= ASSIGNED TASK =
Return every line of the records, exact and in full, until you have returned the line with "[49:34.76-49:35.80]", and include none of the pictures.

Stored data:
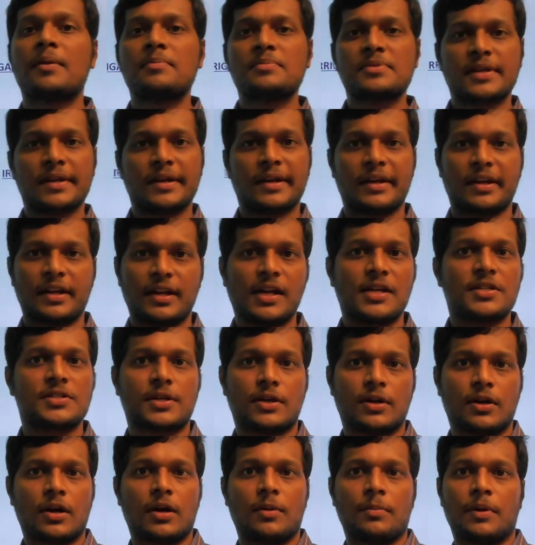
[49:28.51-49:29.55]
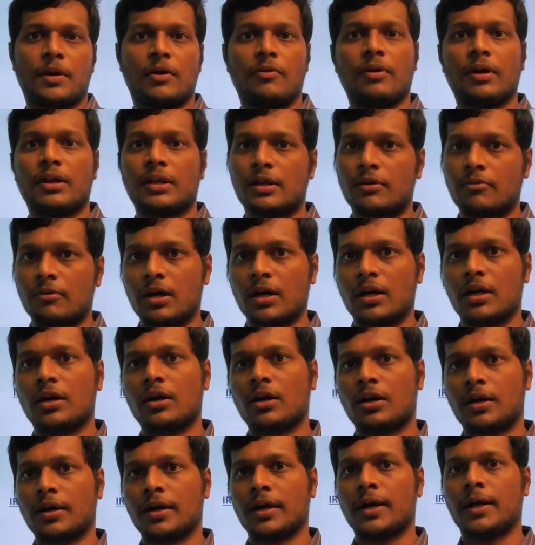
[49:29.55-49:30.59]
in irrigation topic whether water
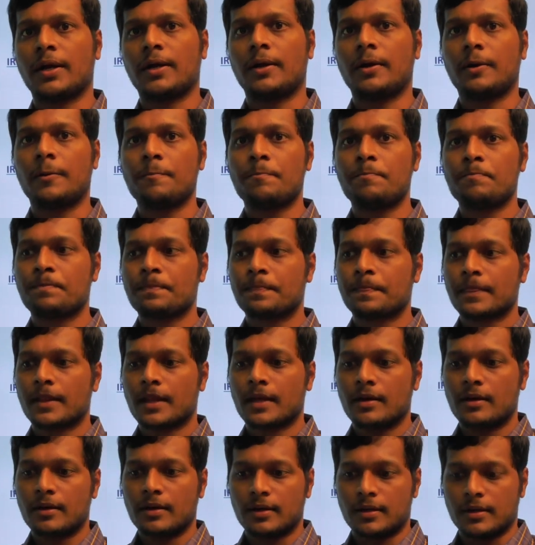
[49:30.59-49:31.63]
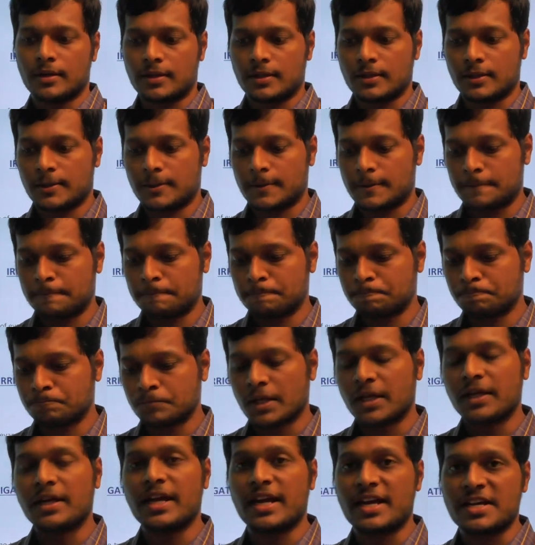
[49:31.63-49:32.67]
logging, uh,
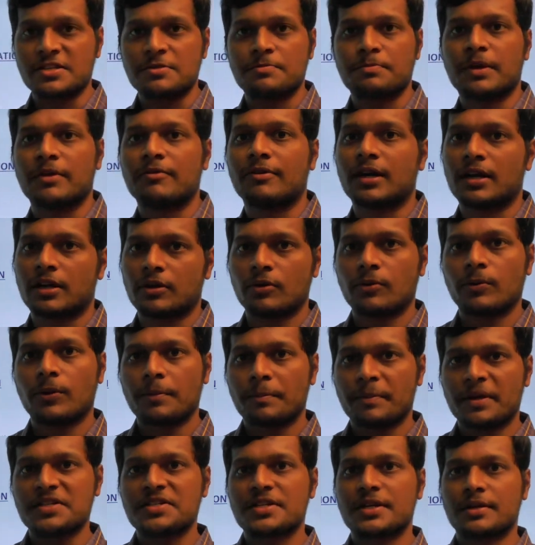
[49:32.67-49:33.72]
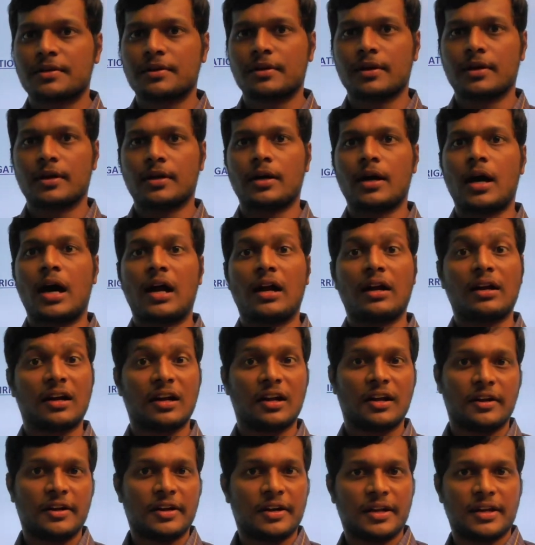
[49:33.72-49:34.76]
ESP whatever we measure, uh,
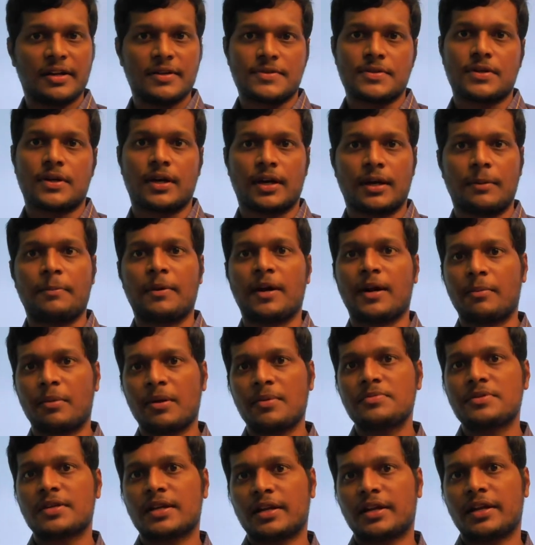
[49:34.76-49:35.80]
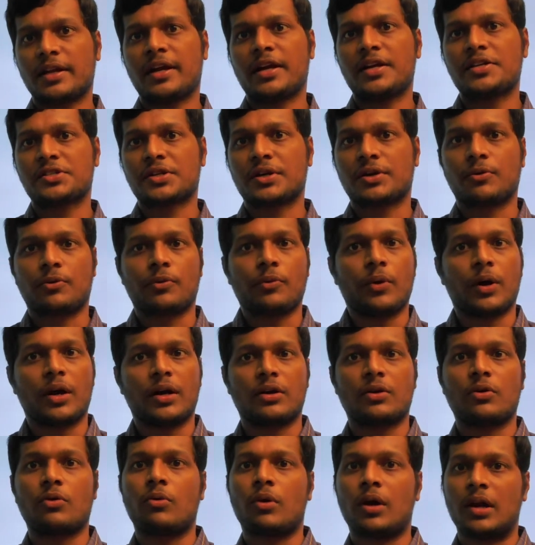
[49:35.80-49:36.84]
alkalinity in soil, problems in irrigation,
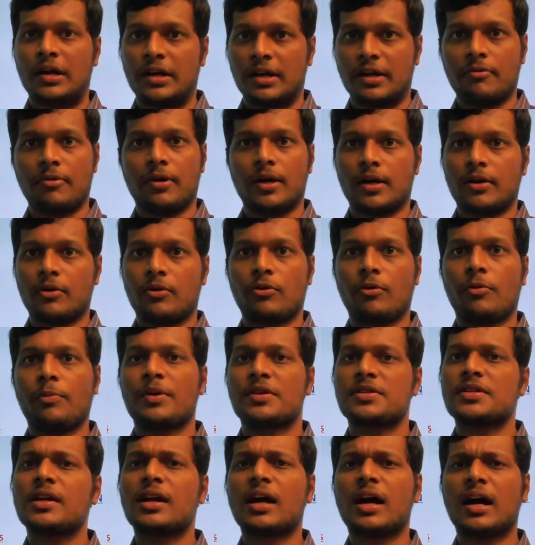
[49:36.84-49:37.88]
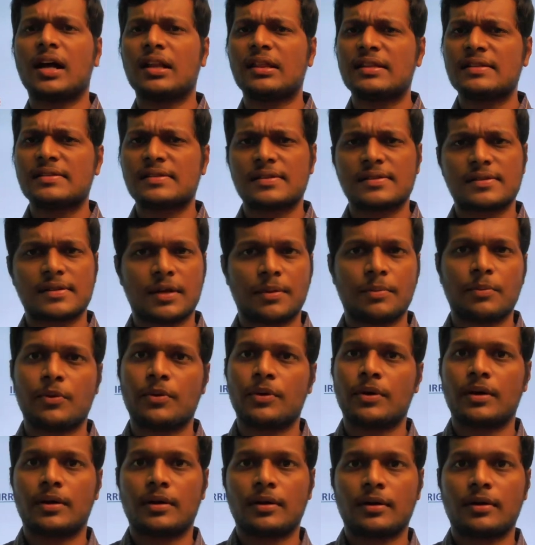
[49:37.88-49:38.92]
water quality whatever we measure, all this is
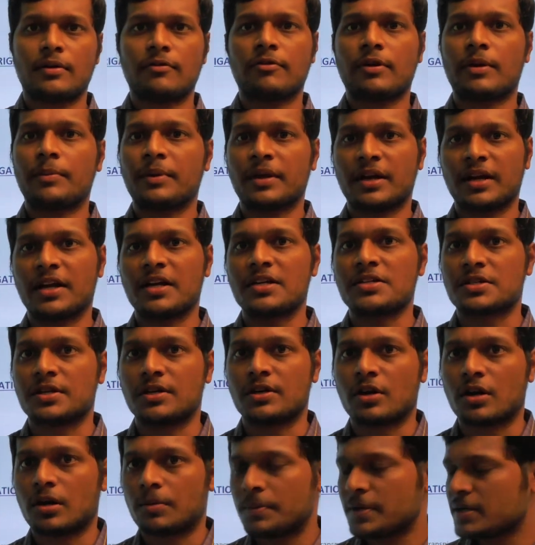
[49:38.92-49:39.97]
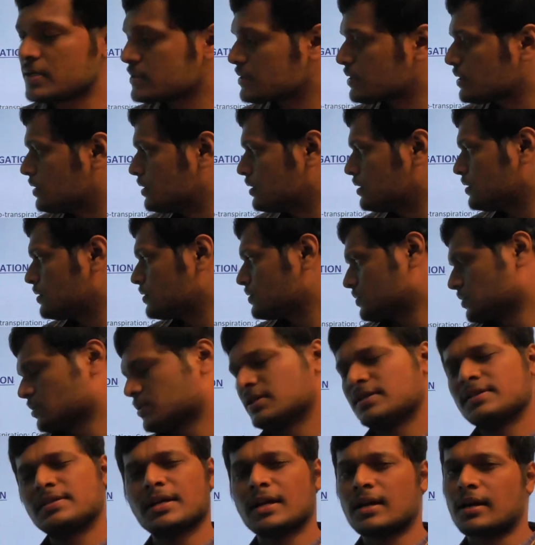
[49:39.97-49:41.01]
removed uh, from irrigation topics. So
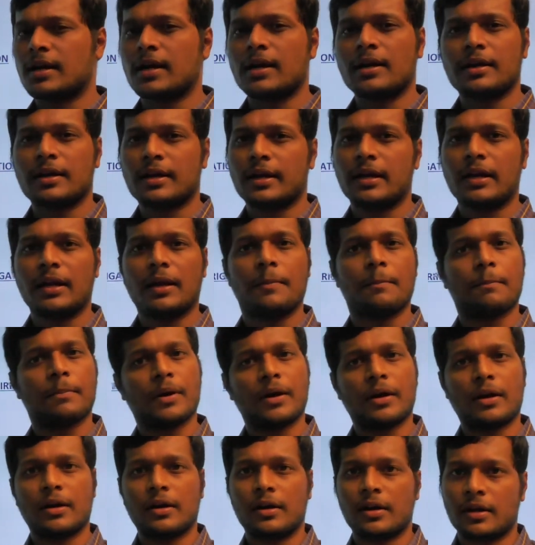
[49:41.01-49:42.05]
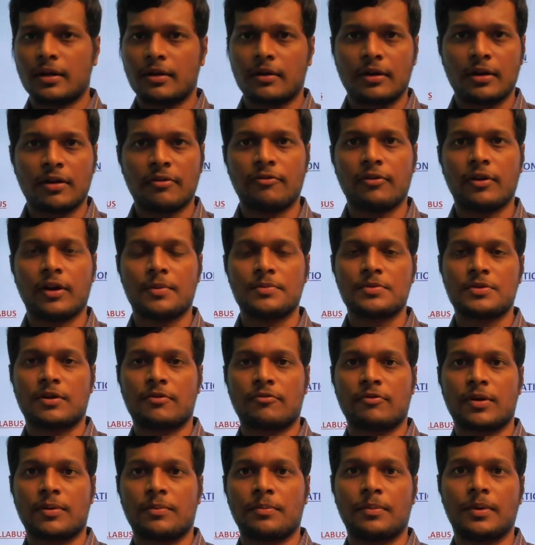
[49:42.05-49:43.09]
these are not really important uh, if you observe
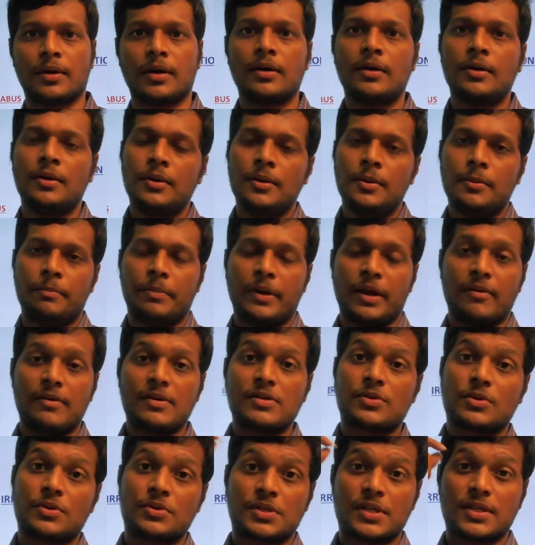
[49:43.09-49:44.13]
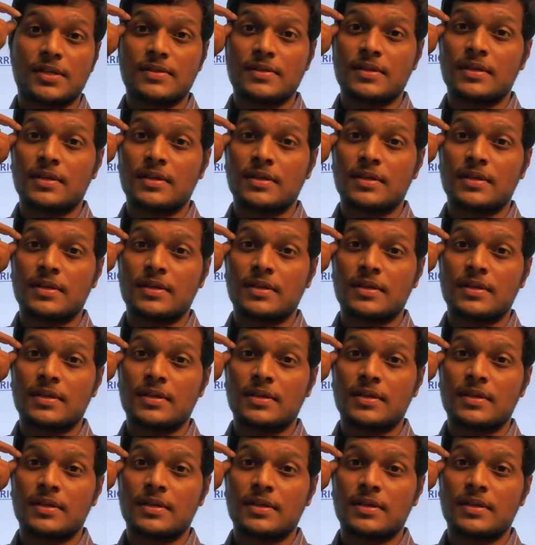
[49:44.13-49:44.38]
from uh, previous questions.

= OUTPUT FOR THIS TASK =
[49:28.51-49:29.55]
[49:29.55-49:30.59]
in irrigation topic whether water
[49:30.59-49:31.63]
[49:31.63-49:32.67]
logging, uh,
[49:32.67-49:33.72]
[49:33.72-49:34.76]
ESP whatever we measure, uh,
[49:34.76-49:35.80]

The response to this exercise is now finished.